Oguz Kagan Destanı ve Çingiz-nâme niteliğinde olan meşhur Han-nâme’yi incelediğimizde.

Bu gün, 11:54           
Oguz Kagan Destanı ve Çingiz-nâme niteliğinde olan meşhur Han-nâme’yi incelediğimizde.
Çingiz Han’ın büyük büyük annesi ve Buyan Han ’ın kızı Alan-koa, büyüyünce babasından ayrı bir çadır ister. Gece olup, evinde uyumaya başlayınca, çadırının tünlüğünden parlak bir ışık içeri girer. Bunun ardından onun kaldığı yere bir kurt gidip-gelmeye başlar. Daha sonra Alan-koa kendini hamile bulur. Nihayet anlar ki, gece çadıra giren ışık içindeki kurttan gebe kalmıştır. Neticede kadın sırrını anasına söyler, ama kadın bunun neden kaynaklandığı hususunda kuşkulanır. Anası çocuğunu kontrol ettiğinde onun hâlâ kız olduğunu görür ve bunun İlahi bir şeyden geldiğine karar verir. İşte Cami’üt-Tevarih’e göre; Nirunlar, Alan-koa’nın doğurduğu çocuklar olup; bunlar asiller, Dürligin ve diğerleri de geriye kalan Mogollardır[68]. Bu meseleye ileride yeniden döneceğiz.

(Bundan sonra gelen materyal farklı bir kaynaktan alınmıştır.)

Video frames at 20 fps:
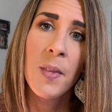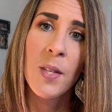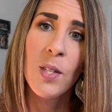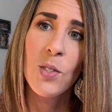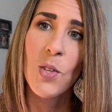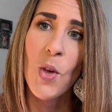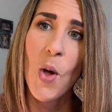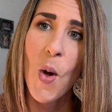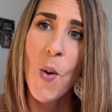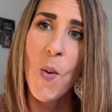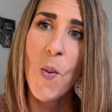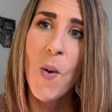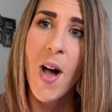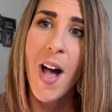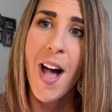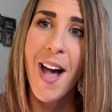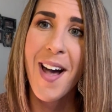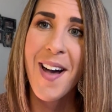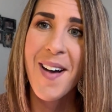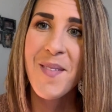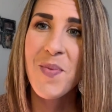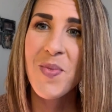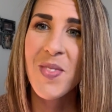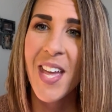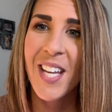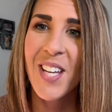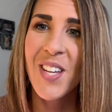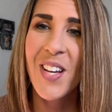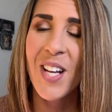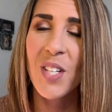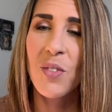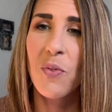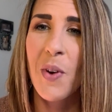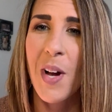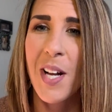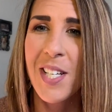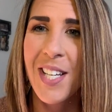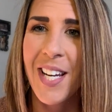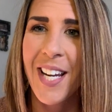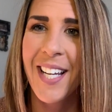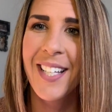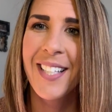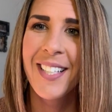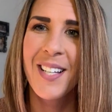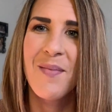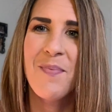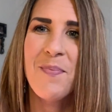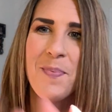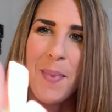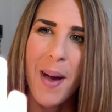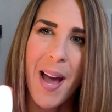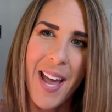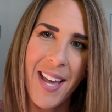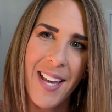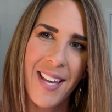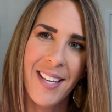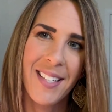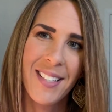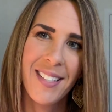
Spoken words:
So thank you guys for watching. Bye.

Bununla beraber Kazan Oguz-nâmesi’nde ise; Hz. Âdem ve Hz. İsa’nın da babasız dünyaya gelmeleri ve Çingiz Han’ın ataları anlatılırken, belki de bu suretle İslamiyete yaklaştrılması, ayrıca Bodun Çor’un yine bir kurttan neşet etmesi, birtakım Çingiz-nâmelerde sarı tüylü hayvan denilen varlığın, Kazan Oguz-nâmesi ve kullandığımız Anonim Çingiz-nâme’de açıkça kurt olduğu gözden kaçmamakla beraber Alan-koa’nın büyük ceddinin de Oguz Kagan gösterilmesi dikkat çekicidir.
Kadınların erkeksiz gebe kalmaları veya cinsi münasebet haricinde doğurmaları destanlarda ve halk hikâyelerinde sıkça görülen bir durumdur. Mesela Hz. Meryem’in babası olmadığı halde Hz. İsa’yı dünyaya getirmesi gibi. Tanrı’nın gönderdiği bir ışık veya kutlu bir varlığın aracılığıyla gebe kalma, evvelce de söz ettiğimiz üzere nur-aydınlık ve temizliğin bir karşılığıdır.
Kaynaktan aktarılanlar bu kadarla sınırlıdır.